# netgraph experimentation



## schmurfy (May 17, 2010)

Hi,
after some time I think I now have a way to solve my problem (http://forums.freebsd.org/showthread.php?t=13837) so I dived in everything i could find related to netgraph and the ng_bpf node type and I have to say netgraph is really an awesome piece of software 

To tried to apply my recent knowledge to a real case and so set up a bpf filter dropping all icmp packets coming from the outside on one of the interfaces of my freebsd box but it seems there is still something I miss or do not understand as it does not work at all  (I know there are other and simpler way to do that that is not the point here)
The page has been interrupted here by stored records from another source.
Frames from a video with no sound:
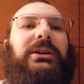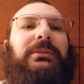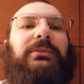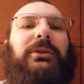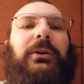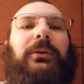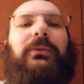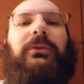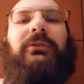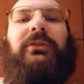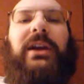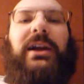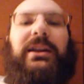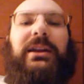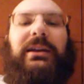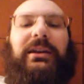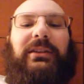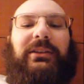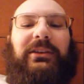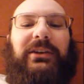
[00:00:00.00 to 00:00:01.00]
But we ran
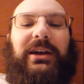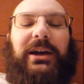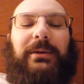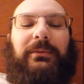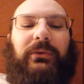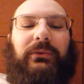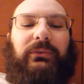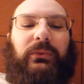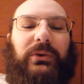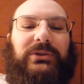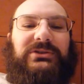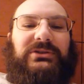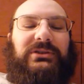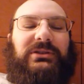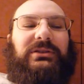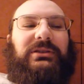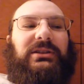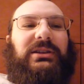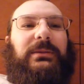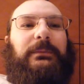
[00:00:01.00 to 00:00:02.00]
out of time,
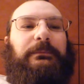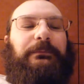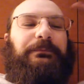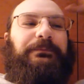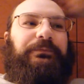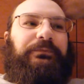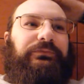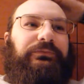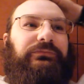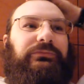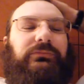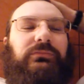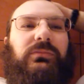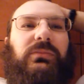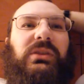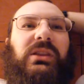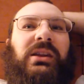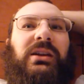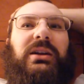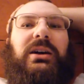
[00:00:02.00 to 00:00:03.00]
unfortunately.
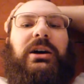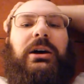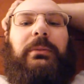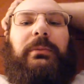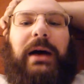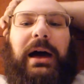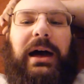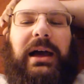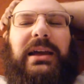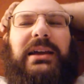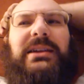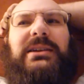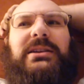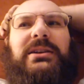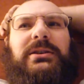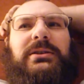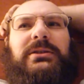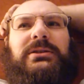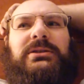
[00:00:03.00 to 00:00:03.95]
Um, I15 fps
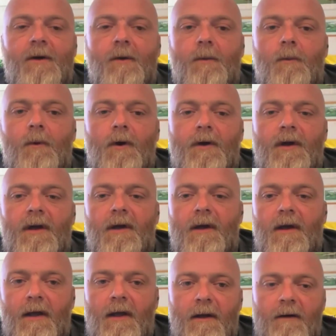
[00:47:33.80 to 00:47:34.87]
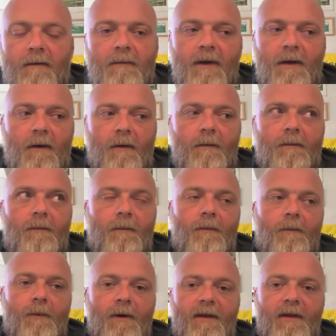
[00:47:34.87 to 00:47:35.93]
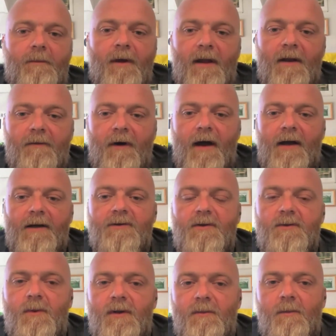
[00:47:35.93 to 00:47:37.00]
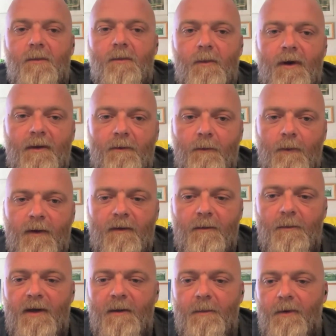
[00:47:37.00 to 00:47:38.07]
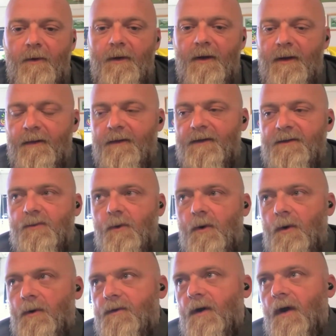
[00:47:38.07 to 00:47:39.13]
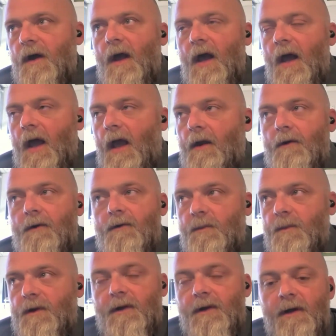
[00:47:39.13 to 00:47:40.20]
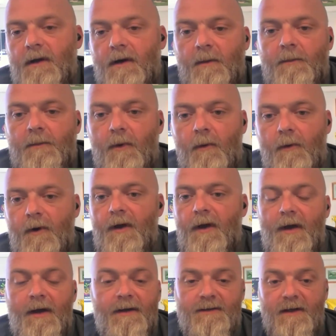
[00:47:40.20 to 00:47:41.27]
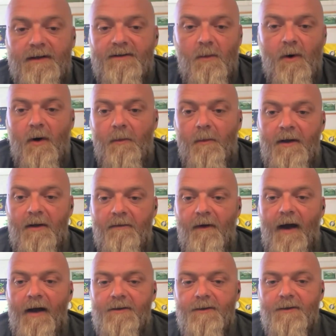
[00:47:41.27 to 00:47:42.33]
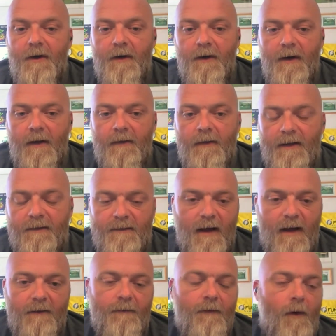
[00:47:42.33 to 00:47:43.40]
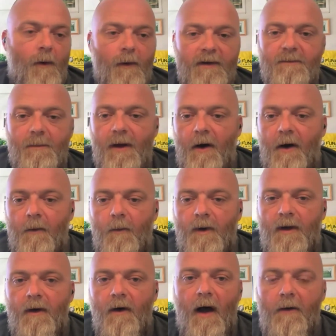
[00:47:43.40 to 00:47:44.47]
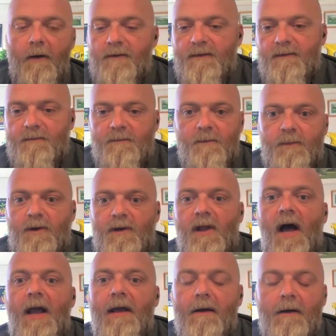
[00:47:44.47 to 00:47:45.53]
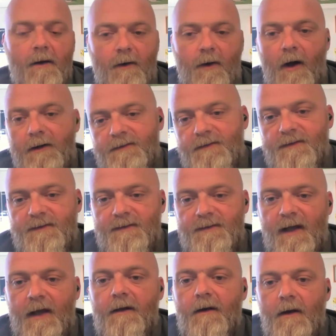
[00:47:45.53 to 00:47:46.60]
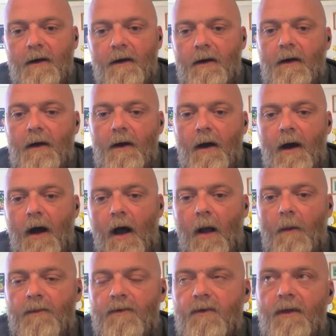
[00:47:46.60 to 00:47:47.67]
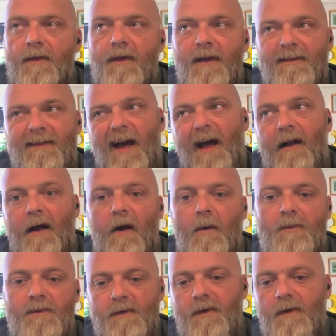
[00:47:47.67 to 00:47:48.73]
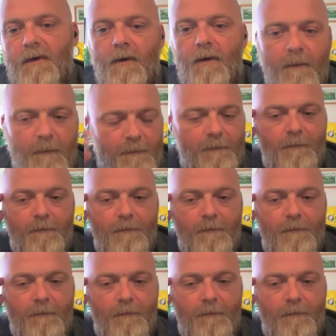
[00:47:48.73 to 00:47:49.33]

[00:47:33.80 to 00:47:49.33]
working in, with manufacturers, with people in these roles. And ultimately a brewery is a small manufacturer. And that's kind of always been our wheelhouse client across the state. So I think that helps too.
Here my current state ($IF is my interface, I have ng_ether, ng_socket and ng_bpf modules loaded):


```
$ ngctl
+ mkpeer $IF: bpf lower input
+ name $IF:lower bpf0
+ connect bpf0: $IF: nomatch upper
```

I used a bash script from the ng_bpf manpage (source at the bottom of this post) to create this line and feed the bpf node following:


```
+ msg bpf0: setprogram { thisHook="input" ifMatch="match" ifNotMatch="nomatch" bpf_prog_len=6 bpf_prog=[ { code=40 jt=0 jf=0 k=12 } { 
code=21 jt=0 jf=3 k=2048 } { code=48 jt=0 jf=0 k=23 } { code=21 jt=0 jf=1 k=1 } { code=6 jt=0 jf=0 k=8192 } { code=6 jt=0 jf=0 k=0 } ] }
```

Now if my understanding of all this is correct I should have every packet entering my box via the $IF interface flow through the $IF:lower hook to the bpf node and then depending on whether it matched the filter or not exit this node on match or nomatch hooks (I tried to connect each to the upper hooks of $IF with no visible change) and then if the packet does no match the bpf filter it should exits through the nomatch hooks connected to the upper hooks of $IF and then be handled by the system as if nothing happened.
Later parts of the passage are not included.